[Stored data entries]
'''

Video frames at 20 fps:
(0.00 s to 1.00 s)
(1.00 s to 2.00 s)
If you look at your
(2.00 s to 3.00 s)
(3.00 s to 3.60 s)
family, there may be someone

'''
'''

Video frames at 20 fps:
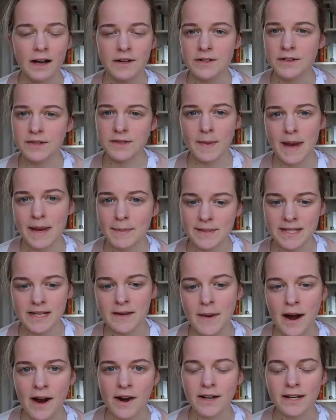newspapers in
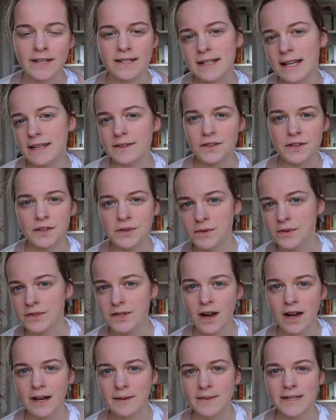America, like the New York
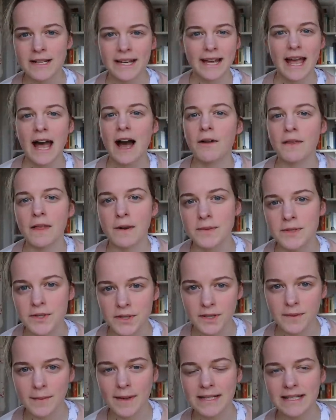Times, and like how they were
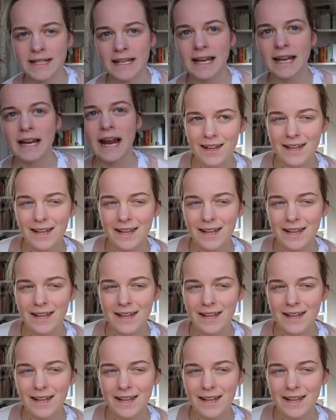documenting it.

'''
'''

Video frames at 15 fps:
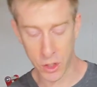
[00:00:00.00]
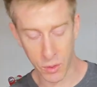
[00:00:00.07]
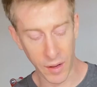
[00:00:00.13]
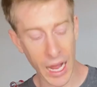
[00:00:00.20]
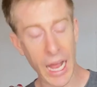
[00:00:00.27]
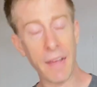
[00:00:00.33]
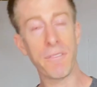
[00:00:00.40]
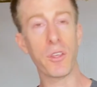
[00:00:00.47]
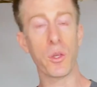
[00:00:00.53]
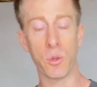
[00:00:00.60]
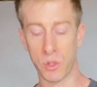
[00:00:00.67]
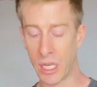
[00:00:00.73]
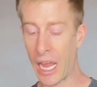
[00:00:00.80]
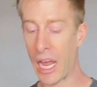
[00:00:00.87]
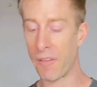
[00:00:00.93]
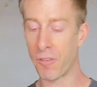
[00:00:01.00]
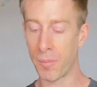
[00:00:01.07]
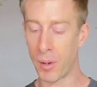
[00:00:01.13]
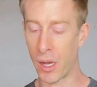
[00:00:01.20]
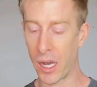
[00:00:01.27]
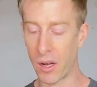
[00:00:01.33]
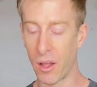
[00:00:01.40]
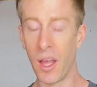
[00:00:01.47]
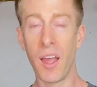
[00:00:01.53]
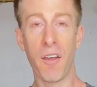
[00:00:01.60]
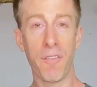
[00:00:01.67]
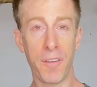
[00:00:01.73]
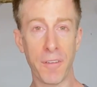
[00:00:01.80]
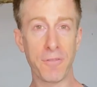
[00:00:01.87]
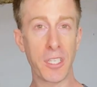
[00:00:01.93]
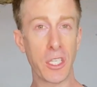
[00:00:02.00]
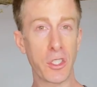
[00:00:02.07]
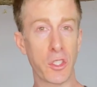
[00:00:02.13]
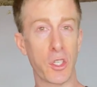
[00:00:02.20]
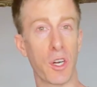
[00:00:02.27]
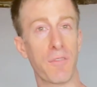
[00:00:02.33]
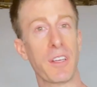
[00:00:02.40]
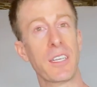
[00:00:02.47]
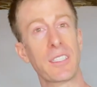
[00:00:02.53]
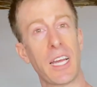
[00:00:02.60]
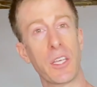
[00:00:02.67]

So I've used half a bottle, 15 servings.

'''

#### REQUIRED ACTION
Copy the entries above exactly, but only the stretch from the line containing "[00:00:00.67]" through the line containing "[00:00:02.60]". Keep both end lines; drop the pictures.

#### TASK OUTPUT
[00:00:00.67]
[00:00:00.73]
[00:00:00.80]
[00:00:00.87]
[00:00:00.93]
[00:00:01.00]
[00:00:01.07]
[00:00:01.13]
[00:00:01.20]
[00:00:01.27]
[00:00:01.33]
[00:00:01.40]
[00:00:01.47]
[00:00:01.53]
[00:00:01.60]
[00:00:01.67]
[00:00:01.73]
[00:00:01.80]
[00:00:01.87]
[00:00:01.93]
[00:00:02.00]
[00:00:02.07]
[00:00:02.13]
[00:00:02.20]
[00:00:02.27]
[00:00:02.33]
[00:00:02.40]
[00:00:02.47]
[00:00:02.53]
[00:00:02.60]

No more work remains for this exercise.